REBECCA: Jenny, you’ve done nothing all day.

JENNY: Have I not?

REBECCA: Tell me what you’ve done.

JENNY: Everything.

Mitchell amply provides his audience with one of theater’s greatest treats — the spectacle of people in trouble. Problems with Loyal Women surface in Act 2, however, when Mitchell, as though sensing he hasn’t set enough plot wheels in motion, tries to pack too many motivations and conflicts into the final 50 minutes. Without giving too much away, I’ll note that Rebecca must make the play’s Big Decision because of some missing UDA money and, until this matter is resolved, cannot obtain her freedom from the group. (“They keep pulling me back in!” you can almost read in her thought balloon.) In order to sustain this potboiler twist, Mitchell must have mentally infirm Rita momentarily regain her senses — an unconvincing development at best.
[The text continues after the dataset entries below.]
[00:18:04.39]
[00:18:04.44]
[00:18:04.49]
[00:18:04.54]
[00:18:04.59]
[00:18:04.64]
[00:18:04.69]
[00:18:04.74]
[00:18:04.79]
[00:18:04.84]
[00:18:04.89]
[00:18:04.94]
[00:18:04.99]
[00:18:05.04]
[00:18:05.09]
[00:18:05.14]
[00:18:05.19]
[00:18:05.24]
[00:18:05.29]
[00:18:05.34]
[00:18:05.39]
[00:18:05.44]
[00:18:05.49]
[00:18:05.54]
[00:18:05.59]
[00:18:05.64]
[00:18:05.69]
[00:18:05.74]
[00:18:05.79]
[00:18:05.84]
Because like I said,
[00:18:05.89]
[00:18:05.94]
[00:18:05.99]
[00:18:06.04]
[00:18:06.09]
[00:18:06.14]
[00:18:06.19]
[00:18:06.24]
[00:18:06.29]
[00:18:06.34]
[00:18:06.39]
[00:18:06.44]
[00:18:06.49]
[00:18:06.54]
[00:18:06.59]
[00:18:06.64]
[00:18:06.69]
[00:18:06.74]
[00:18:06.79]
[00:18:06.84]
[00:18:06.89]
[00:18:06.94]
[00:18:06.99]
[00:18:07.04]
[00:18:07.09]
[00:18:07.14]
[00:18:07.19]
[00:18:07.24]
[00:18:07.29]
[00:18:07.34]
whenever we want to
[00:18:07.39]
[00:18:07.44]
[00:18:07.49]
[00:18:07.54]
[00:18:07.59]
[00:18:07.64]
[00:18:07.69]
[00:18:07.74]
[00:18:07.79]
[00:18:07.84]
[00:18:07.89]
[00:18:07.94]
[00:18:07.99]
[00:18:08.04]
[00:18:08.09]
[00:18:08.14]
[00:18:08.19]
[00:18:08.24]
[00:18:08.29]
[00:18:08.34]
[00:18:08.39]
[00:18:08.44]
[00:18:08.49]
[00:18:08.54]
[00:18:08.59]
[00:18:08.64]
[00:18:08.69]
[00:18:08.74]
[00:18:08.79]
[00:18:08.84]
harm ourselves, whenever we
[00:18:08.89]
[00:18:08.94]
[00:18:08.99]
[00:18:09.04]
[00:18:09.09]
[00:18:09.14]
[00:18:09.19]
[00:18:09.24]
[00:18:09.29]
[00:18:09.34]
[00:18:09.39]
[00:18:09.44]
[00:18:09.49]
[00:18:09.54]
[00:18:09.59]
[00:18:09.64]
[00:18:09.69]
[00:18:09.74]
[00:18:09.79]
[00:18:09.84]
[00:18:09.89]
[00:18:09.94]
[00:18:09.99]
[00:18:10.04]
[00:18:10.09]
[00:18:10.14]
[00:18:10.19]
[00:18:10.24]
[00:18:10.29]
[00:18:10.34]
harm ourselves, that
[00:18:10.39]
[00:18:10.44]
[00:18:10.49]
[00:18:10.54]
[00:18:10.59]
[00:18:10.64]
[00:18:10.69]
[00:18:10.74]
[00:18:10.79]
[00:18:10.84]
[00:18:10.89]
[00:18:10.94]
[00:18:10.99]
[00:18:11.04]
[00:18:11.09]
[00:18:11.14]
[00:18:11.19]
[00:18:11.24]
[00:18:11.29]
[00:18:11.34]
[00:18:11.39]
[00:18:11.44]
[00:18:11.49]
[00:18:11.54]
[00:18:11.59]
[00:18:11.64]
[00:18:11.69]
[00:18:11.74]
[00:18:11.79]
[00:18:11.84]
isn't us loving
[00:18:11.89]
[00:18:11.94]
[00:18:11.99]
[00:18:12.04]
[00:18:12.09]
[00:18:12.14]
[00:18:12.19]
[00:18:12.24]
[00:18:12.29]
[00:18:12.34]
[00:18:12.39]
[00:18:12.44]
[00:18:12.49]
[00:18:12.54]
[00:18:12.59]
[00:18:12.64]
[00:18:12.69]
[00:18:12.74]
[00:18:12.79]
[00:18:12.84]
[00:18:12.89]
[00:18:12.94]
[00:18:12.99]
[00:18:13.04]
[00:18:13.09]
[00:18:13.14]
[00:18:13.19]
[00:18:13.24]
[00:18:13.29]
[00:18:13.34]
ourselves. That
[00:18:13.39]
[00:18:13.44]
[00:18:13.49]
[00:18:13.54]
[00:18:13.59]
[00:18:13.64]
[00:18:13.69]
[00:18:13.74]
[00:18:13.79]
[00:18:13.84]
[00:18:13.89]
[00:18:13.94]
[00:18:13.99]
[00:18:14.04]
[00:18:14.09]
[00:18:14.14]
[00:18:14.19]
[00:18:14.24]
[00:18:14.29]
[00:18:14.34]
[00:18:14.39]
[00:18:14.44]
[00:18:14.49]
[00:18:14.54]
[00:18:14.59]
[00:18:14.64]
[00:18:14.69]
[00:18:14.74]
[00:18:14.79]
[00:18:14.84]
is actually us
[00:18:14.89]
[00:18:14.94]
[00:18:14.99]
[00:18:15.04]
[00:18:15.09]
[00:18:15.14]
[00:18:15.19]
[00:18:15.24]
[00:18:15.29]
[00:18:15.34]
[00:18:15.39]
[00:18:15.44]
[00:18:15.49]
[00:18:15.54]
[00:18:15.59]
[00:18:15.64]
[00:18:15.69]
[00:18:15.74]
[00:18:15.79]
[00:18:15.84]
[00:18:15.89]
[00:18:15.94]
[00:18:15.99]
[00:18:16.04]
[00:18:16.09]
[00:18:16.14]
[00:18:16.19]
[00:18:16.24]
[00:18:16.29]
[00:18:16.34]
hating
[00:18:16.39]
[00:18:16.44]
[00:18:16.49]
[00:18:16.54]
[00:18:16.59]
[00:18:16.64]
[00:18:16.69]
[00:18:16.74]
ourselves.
This Theatre Banshee production, ably directed by Sean Branney, remains a powerful evening nonetheless, and Branney is blessed with a committed cast whose members handle their Irish accents with breathtaking ease — never a small achievement in small theater. The Act 2 confrontation between the UDA women and Adele is especially nerve-racking and no punches are pulled. Both Marcotte and Deibert stand out as family members locked in mortal combat, very much like their countrymen and women. My one quibble with this staging is that costumer Laura Brody might have clothed the actors more warmly. The play is set, after all, at Christmastime in Northern Ireland, yet most of the characters breeze in and out of Rebecca’s home looking as though they’re dressed for an afternoon of shopping in Laguna.